▶ Activity:
Give back all of the records exactly.

▶ Material for this task:
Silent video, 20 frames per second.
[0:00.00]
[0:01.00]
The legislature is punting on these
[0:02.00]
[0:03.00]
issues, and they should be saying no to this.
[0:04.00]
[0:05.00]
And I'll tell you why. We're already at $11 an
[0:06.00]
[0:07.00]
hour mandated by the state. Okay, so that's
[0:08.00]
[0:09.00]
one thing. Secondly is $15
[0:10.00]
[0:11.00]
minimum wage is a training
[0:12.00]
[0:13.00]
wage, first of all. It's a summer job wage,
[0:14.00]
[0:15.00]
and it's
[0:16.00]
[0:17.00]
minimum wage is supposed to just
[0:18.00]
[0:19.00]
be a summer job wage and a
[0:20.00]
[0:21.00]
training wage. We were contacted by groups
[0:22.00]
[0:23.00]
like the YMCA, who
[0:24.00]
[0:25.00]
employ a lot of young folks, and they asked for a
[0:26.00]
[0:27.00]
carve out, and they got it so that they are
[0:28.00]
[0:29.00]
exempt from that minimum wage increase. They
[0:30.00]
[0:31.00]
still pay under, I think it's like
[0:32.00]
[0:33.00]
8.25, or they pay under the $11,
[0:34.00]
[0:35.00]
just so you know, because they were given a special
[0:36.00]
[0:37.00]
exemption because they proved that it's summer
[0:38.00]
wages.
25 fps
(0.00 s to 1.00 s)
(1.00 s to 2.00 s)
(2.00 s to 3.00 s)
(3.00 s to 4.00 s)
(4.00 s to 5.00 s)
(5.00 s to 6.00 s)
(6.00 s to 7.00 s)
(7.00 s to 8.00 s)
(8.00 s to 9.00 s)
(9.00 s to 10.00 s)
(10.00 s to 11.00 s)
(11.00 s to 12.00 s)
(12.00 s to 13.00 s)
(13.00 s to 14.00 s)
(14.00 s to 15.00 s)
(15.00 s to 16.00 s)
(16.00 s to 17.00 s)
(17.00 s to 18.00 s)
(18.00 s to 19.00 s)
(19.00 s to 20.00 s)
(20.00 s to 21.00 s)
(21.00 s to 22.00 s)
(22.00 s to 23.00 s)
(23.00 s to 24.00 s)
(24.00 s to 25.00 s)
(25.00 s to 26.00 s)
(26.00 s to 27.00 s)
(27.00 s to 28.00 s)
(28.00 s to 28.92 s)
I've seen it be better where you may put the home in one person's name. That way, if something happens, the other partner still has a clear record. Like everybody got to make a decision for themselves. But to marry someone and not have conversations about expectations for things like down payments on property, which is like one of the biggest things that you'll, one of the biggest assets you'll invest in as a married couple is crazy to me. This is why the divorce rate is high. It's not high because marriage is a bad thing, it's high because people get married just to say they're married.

▶ Exercise answer:
Silent video, 20 frames per second.
[0:00.00]
[0:01.00]
The legislature is punting on these
[0:02.00]
[0:03.00]
issues, and they should be saying no to this.
[0:04.00]
[0:05.00]
And I'll tell you why. We're already at $11 an
[0:06.00]
[0:07.00]
hour mandated by the state. Okay, so that's
[0:08.00]
[0:09.00]
one thing. Secondly is $15
[0:10.00]
[0:11.00]
minimum wage is a training
[0:12.00]
[0:13.00]
wage, first of all. It's a summer job wage,
[0:14.00]
[0:15.00]
and it's
[0:16.00]
[0:17.00]
minimum wage is supposed to just
[0:18.00]
[0:19.00]
be a summer job wage and a
[0:20.00]
[0:21.00]
training wage. We were contacted by groups
[0:22.00]
[0:23.00]
like the YMCA, who
[0:24.00]
[0:25.00]
employ a lot of young folks, and they asked for a
[0:26.00]
[0:27.00]
carve out, and they got it so that they are
[0:28.00]
[0:29.00]
exempt from that minimum wage increase. They
[0:30.00]
[0:31.00]
still pay under, I think it's like
[0:32.00]
[0:33.00]
8.25, or they pay under the $11,
[0:34.00]
[0:35.00]
just so you know, because they were given a special
[0:36.00]
[0:37.00]
exemption because they proved that it's summer
[0:38.00]
wages.
25 fps
(0.00 s to 1.00 s)
(1.00 s to 2.00 s)
(2.00 s to 3.00 s)
(3.00 s to 4.00 s)
(4.00 s to 5.00 s)
(5.00 s to 6.00 s)
(6.00 s to 7.00 s)
(7.00 s to 8.00 s)
(8.00 s to 9.00 s)
(9.00 s to 10.00 s)
(10.00 s to 11.00 s)
(11.00 s to 12.00 s)
(12.00 s to 13.00 s)
(13.00 s to 14.00 s)
(14.00 s to 15.00 s)
(15.00 s to 16.00 s)
(16.00 s to 17.00 s)
(17.00 s to 18.00 s)
(18.00 s to 19.00 s)
(19.00 s to 20.00 s)
(20.00 s to 21.00 s)
(21.00 s to 22.00 s)
(22.00 s to 23.00 s)
(23.00 s to 24.00 s)
(24.00 s to 25.00 s)
(25.00 s to 26.00 s)
(26.00 s to 27.00 s)
(27.00 s to 28.00 s)
(28.00 s to 28.92 s)
I've seen it be better where you may put the home in one person's name. That way, if something happens, the other partner still has a clear record. Like everybody got to make a decision for themselves. But to marry someone and not have conversations about expectations for things like down payments on property, which is like one of the biggest things that you'll, one of the biggest assets you'll invest in as a married couple is crazy to me. This is why the divorce rate is high. It's not high because marriage is a bad thing, it's high because people get married just to say they're married.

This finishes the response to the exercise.